The "why's" behind Oldsmobile's demise will be argued long into the future. From my vantage point of covering Olds for more than 30 years, here are some of the reasons - and scenarios - on how things might have wound up differently:

* GM should have continued giving Olds the resources to remain its technical leader, assuring its birthright. Cadillac now has that mantle, but it hasn't been a boon; Cadillac's still losing sales and market share. In its dying days, Olds had no image at all to speak of, despite the bright folks GM hired to carry out its brand-management fantasy. Olds had no technical champion, becoming just another faceless entity in GM's largely faceless lineup. They don't do that at successful outfits like Toyota and Honda. Olds could have stood on its technical merits, and should have been given that priority. But instead of steak, GM tried to sell sizzle - and Olds fizzled.

* During the 1970s and '80s, foreign-based automakers - Honda in particular - targeted Oldsmobile dealers, apparently concluding they were A) damn good B) damn vulnerable, or C) both. We saw this happening at National Automobile Dealer Association conventions. Apparently GM's brass didn't, or had no workable strategy to protect the brand. Olds was still strong, but quickly became easy pickings for lack of a cohesive counter attack.

* Cutlass was golden, cash in the bank. But in its declining years, GM diminished and then sacked Cutlass and every other name that meant something to buyers. Cutlass, sadly, was reduced to a Chevy Malibu lookalike, a travesty to a great name that made GM billions.
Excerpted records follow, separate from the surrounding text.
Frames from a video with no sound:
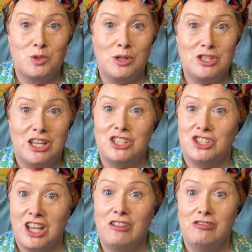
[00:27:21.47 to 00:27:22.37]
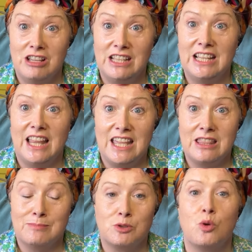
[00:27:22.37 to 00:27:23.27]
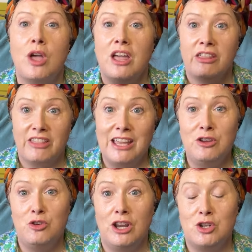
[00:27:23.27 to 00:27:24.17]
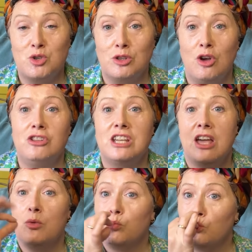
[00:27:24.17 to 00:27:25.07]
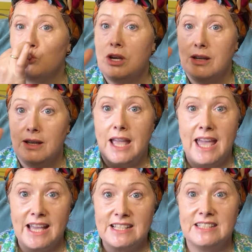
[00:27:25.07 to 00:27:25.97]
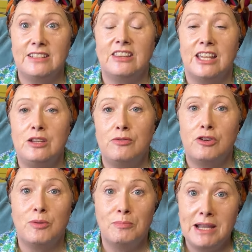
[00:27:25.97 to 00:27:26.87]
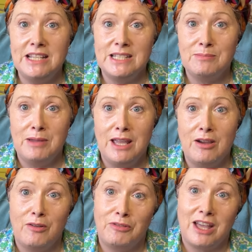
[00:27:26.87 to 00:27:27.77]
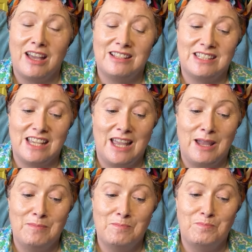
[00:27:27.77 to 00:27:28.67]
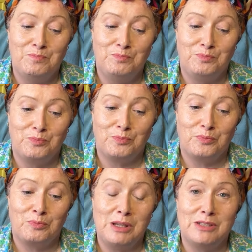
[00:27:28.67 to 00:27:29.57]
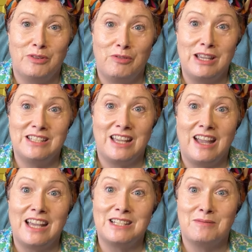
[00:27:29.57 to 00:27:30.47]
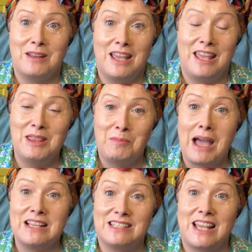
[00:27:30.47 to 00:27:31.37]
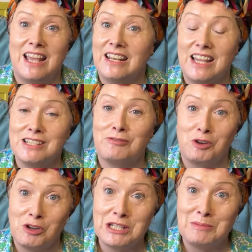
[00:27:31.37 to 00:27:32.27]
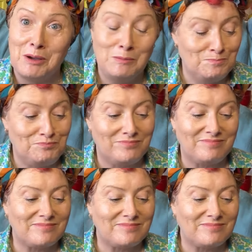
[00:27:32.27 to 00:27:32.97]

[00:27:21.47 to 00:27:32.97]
sewing sessions. I really like them. So thank you, Retro Claude. Excellent. Thank you for reminding me of that piece of advice I had in the past and had forgotten about.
Toronado, 88 and 98 - true brands with vast followings - gave way to a batch of nondescript names like Achieva, Alero, Bravada, Intrigue and Aurora. Apparently anything ending with a vowel. Who knew what an Oldsmobile really was? Shame on whoever dreamt up this name game. An Accord is still and Accord, a Camry still a Camry. Stupido. Sticking with the venerable nameplates and designing them to stand for something could have saved Olds.

* The geezer factor. An old friend from Omaha had purchased 98s for years. Suddenly it was downsized, a shadow of its former self. She bought a Mercury Marquis and never looked back. I don't think people buy a particular car or truck because it simply aims at a specific age bracket. Young and old, they buy cars for all sorts of reasons. No.1 is a belief in the value of the product - and value can be everything from the price to the design. Olds had that for decades, in spades. By running amok after the so-called "youth" market, Olds deserted its heritage and moved toward an increasingly amorphous lineup boasting no compelling distinction.

* The competition. Japanese and European automakers have been feasting off Olds for years, but to say that GM's Saturn had a hand in its demise is stretching it. Sure, Saturn has been stealing sales inside GM and I know some Cutlass owners who have opted for Saturns. But the fact is the two divisions have little significant overlap. GM, and Olds, could have fended off foreign competitors by borrowing a page from their book: Studying what makes them great, then one-upping them. But GM, as usual, chose the cheap route. And now it's paying the humiliating price of throwing in the towel.

The scent of Wall Street bloodhounds plays out over this entire sorry retreat. Kill a loser, win on Wall Steet is the message. In a post-mortem, Merrill Lynch automotive analyst John Casesa coldly comments: "GM's restructuring, especially its discontinuance of the Olds brand, is undeniably a step in the right direction."

Oldsmobile deserves a more gracious epitaph, John.